IMG_3593by:Grant Ramey07/25/23

GrantRamey

Emmanuel Okoye Tennessee Football
Tennessee football freshman Emmanuel Okoye (Tennessee Athletics)

The numbers said it all for a relatively unknown prospect. Emmanuel Okoye, the four-star athlete who grew up in Nigeria and played in the NFL Academy in London, posted a 45.5-inch vertical jump with an 11-foot-3 broad jump, all at 6-foot-5, 230 pounds. 

“Emmanuel is one of the most pure athletes I’ve ever seen in my life,” Tennessee redshirt senior tight end Jacob Warren said last week at SEC Media Days in Nashville.

Okoye, who only started playing football in 2021 after being plucked off a basketball court and invited to Osi Umenyior’s ‘The Uprise’, a football talent evaluation camp held in Nigeria, was listed as a tight end on Tennessee’s roster when it was updated earlier this month.

He was initially part of the 2024 recruiting cycle, but reclassified to 2023 and signed with Tennessee in May, ranked No. 258 overall in the On3 rankings and No. 18 overall among athletes.

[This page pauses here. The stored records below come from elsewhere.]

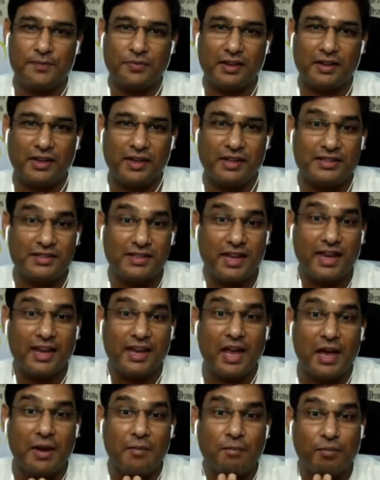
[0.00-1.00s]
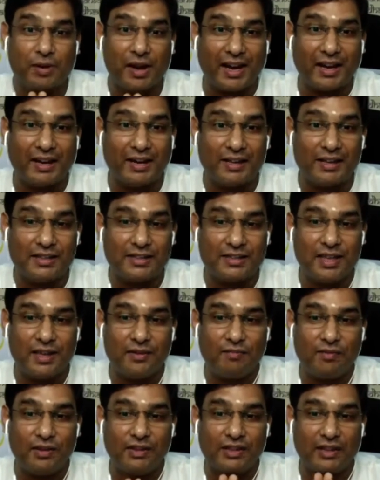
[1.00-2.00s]
He's saying, practice
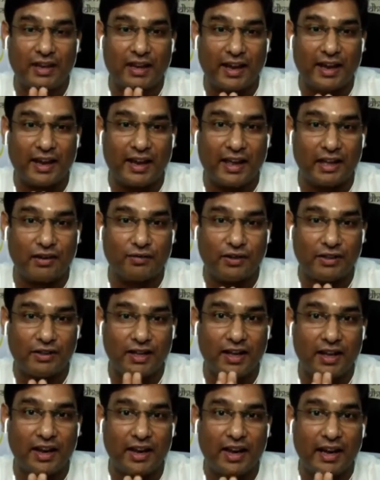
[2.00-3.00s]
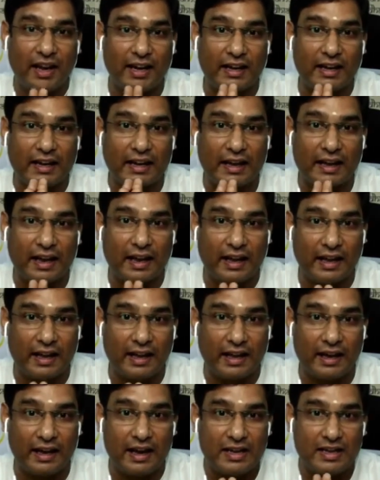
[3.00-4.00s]
them with care, with great
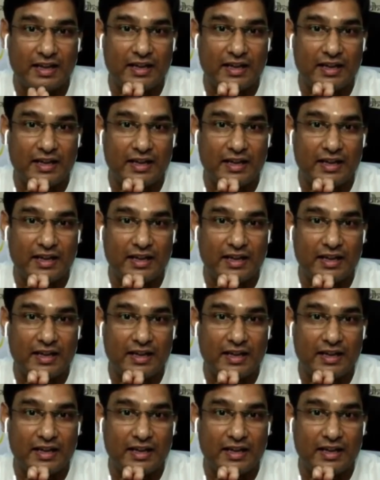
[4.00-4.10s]
care.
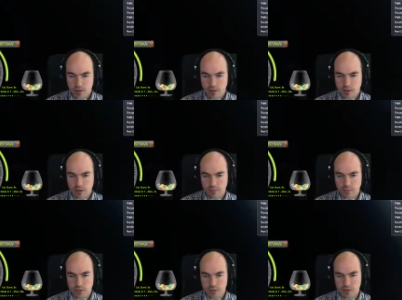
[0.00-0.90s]
Okay,
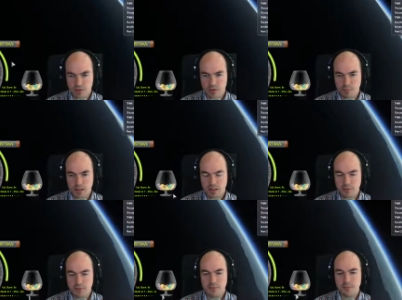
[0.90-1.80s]
we're gonna speed up
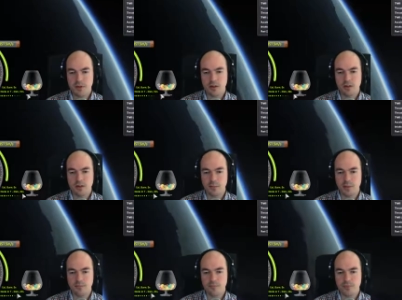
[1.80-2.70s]
a little
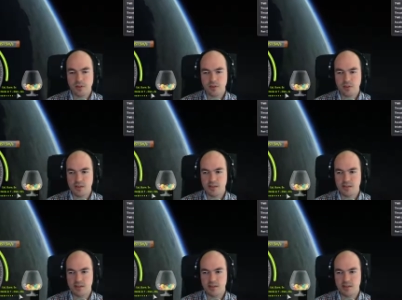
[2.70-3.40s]
bit. So this is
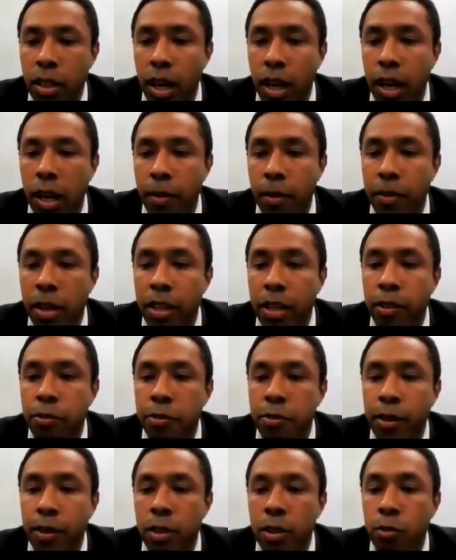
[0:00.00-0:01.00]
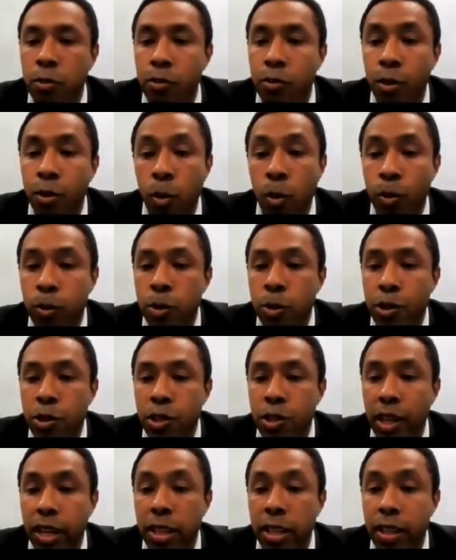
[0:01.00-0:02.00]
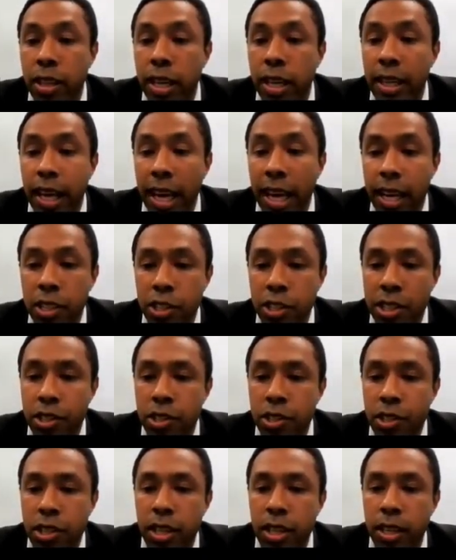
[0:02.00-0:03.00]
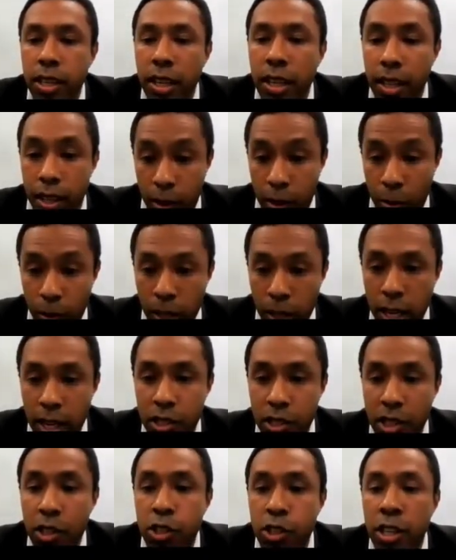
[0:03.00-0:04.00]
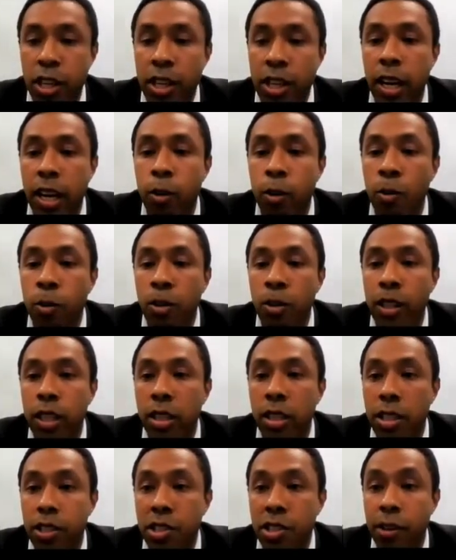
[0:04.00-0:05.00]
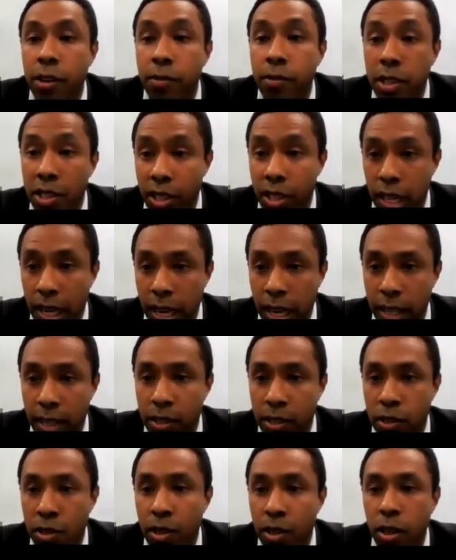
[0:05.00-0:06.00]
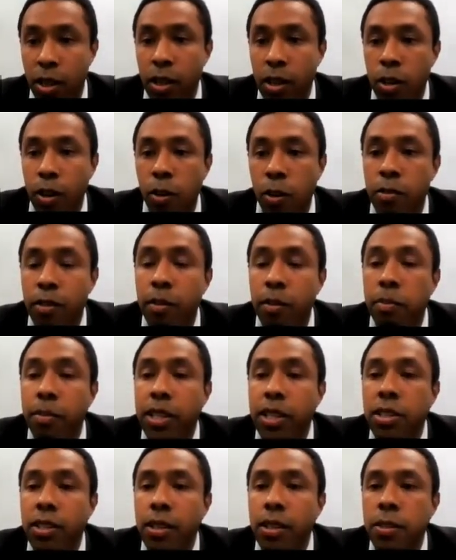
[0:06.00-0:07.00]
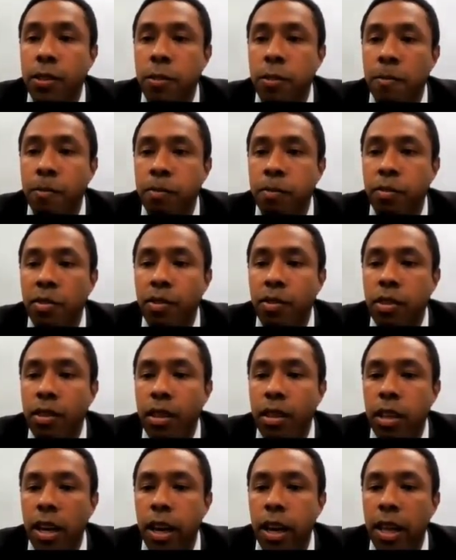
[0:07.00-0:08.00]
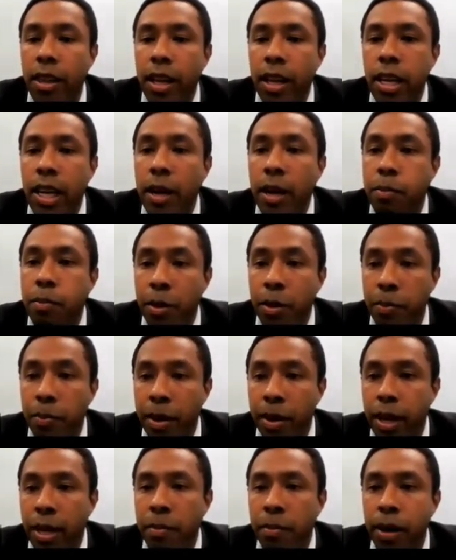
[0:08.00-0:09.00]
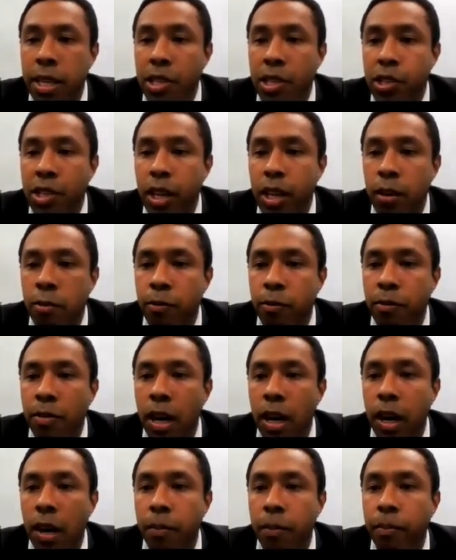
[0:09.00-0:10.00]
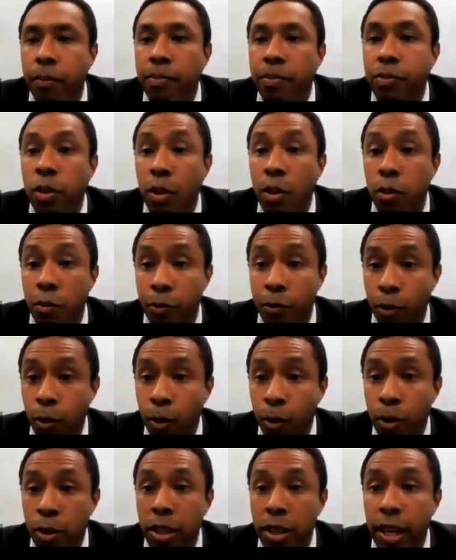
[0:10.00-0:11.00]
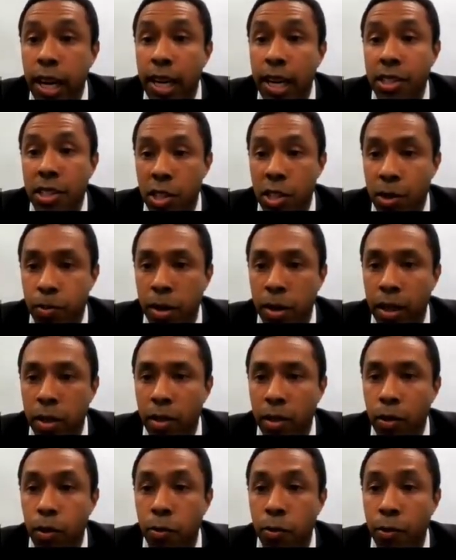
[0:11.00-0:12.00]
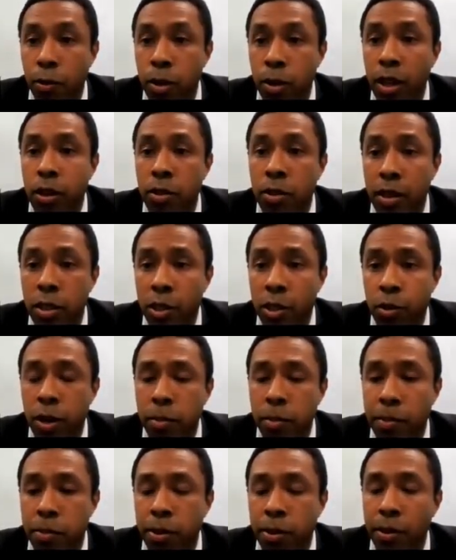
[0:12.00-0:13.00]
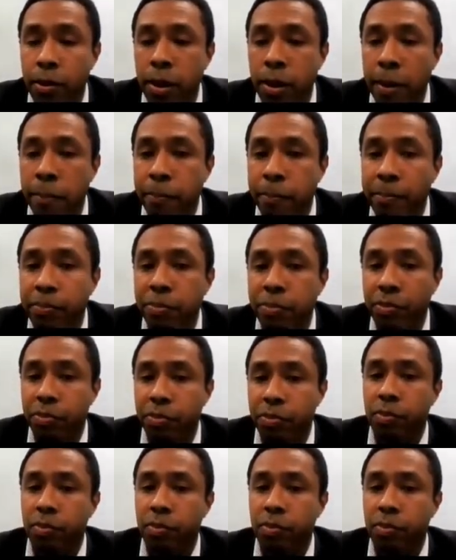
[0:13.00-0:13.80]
the different roles in that agency, in that organization. I looked at the service lines of the business. And then I prepared myself for the assessment for the graduate program.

“Being completely real,” Warren said, “the way (Okoye) runs, the way he jumps, cuts and move, everything about him is super athletic, super twitchy. A guy that hasn’t been playing football for a long time so needs to kind of develop in the way of — in football there’s kind of a different language you talk.

“He doesn’t quite understand maybe yet, but we’re trying to bring him along, teach him that this is exactly what this means. When he does this, you do this. Different things like that that he needs to develop a little bit more for him to be right before you want him.”

“I didn’t really expect to see that he was that fast, that quick, that agile, that fluid, that strong”

Okoye grew up playing soccer and basketball in Nigeria. His first talent evaluation, according to an ESPN report from May, came from a video posted on social media in the summer of 2021, showing Okoye dunking while playing basketball. 

ESPN reported that Olutobi Adepitan, who alongside his brother founded Educational Basketball, one of the top Nigerian programs, was the one who saw Okoye on video. 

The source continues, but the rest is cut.